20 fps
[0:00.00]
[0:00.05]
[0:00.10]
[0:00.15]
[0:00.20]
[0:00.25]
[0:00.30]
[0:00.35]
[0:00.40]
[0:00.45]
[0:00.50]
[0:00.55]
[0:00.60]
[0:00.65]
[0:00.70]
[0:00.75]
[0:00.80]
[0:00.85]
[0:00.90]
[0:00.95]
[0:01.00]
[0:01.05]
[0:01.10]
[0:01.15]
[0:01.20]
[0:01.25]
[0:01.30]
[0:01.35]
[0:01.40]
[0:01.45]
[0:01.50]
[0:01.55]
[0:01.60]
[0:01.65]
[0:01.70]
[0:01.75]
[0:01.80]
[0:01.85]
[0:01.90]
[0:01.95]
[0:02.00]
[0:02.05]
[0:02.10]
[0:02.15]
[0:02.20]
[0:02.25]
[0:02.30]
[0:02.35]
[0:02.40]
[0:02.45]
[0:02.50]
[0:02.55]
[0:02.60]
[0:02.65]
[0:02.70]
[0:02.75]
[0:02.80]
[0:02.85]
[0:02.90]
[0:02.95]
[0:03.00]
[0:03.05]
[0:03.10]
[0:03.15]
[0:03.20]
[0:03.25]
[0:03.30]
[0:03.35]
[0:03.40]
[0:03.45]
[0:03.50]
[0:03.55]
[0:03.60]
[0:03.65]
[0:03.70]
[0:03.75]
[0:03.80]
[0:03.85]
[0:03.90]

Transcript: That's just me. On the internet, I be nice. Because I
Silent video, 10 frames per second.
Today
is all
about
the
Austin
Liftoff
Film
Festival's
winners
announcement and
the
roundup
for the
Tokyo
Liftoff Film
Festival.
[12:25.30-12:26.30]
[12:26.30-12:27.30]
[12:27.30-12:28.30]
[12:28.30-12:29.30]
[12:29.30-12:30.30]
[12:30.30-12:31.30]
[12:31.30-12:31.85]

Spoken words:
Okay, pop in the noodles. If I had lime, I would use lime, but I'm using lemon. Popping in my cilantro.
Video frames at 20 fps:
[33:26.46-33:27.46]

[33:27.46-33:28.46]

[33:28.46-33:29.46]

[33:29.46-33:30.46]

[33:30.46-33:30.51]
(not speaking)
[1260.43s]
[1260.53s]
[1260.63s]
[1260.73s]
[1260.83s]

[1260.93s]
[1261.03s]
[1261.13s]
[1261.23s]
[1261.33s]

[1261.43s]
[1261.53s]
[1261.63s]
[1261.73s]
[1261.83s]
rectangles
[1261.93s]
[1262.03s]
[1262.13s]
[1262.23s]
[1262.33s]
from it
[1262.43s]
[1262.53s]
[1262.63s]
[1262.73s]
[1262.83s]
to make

* _EXERCISE DESCRIPTION_
Reproduce the material while keeping each line exactly as it was written.

* _ANSWER BOX_
20 fps
[0:00.00]
[0:00.05]
[0:00.10]
[0:00.15]
[0:00.20]
[0:00.25]
[0:00.30]
[0:00.35]
[0:00.40]
[0:00.45]
[0:00.50]
[0:00.55]
[0:00.60]
[0:00.65]
[0:00.70]
[0:00.75]
[0:00.80]
[0:00.85]
[0:00.90]
[0:00.95]
[0:01.00]
[0:01.05]
[0:01.10]
[0:01.15]
[0:01.20]
[0:01.25]
[0:01.30]
[0:01.35]
[0:01.40]
[0:01.45]
[0:01.50]
[0:01.55]
[0:01.60]
[0:01.65]
[0:01.70]
[0:01.75]
[0:01.80]
[0:01.85]
[0:01.90]
[0:01.95]
[0:02.00]
[0:02.05]
[0:02.10]
[0:02.15]
[0:02.20]
[0:02.25]
[0:02.30]
[0:02.35]
[0:02.40]
[0:02.45]
[0:02.50]
[0:02.55]
[0:02.60]
[0:02.65]
[0:02.70]
[0:02.75]
[0:02.80]
[0:02.85]
[0:02.90]
[0:02.95]
[0:03.00]
[0:03.05]
[0:03.10]
[0:03.15]
[0:03.20]
[0:03.25]
[0:03.30]
[0:03.35]
[0:03.40]
[0:03.45]
[0:03.50]
[0:03.55]
[0:03.60]
[0:03.65]
[0:03.70]
[0:03.75]
[0:03.80]
[0:03.85]
[0:03.90]

Transcript: That's just me. On the internet, I be nice. Because I
Silent video, 10 frames per second.
Today
is all
about
the
Austin
Liftoff
Film
Festival's
winners
announcement and
the
roundup
for the
Tokyo
Liftoff Film
Festival.
[12:25.30-12:26.30]
[12:26.30-12:27.30]
[12:27.30-12:28.30]
[12:28.30-12:29.30]
[12:29.30-12:30.30]
[12:30.30-12:31.30]
[12:31.30-12:31.85]

Spoken words:
Okay, pop in the noodles. If I had lime, I would use lime, but I'm using lemon. Popping in my cilantro.
Video frames at 20 fps:
[33:26.46-33:27.46]

[33:27.46-33:28.46]

[33:28.46-33:29.46]

[33:29.46-33:30.46]

[33:30.46-33:30.51]
(not speaking)
[1260.43s]
[1260.53s]
[1260.63s]
[1260.73s]
[1260.83s]

[1260.93s]
[1261.03s]
[1261.13s]
[1261.23s]
[1261.33s]

[1261.43s]
[1261.53s]
[1261.63s]
[1261.73s]
[1261.83s]
rectangles
[1261.93s]
[1262.03s]
[1262.13s]
[1262.23s]
[1262.33s]
from it
[1262.43s]
[1262.53s]
[1262.63s]
[1262.73s]
[1262.83s]
to make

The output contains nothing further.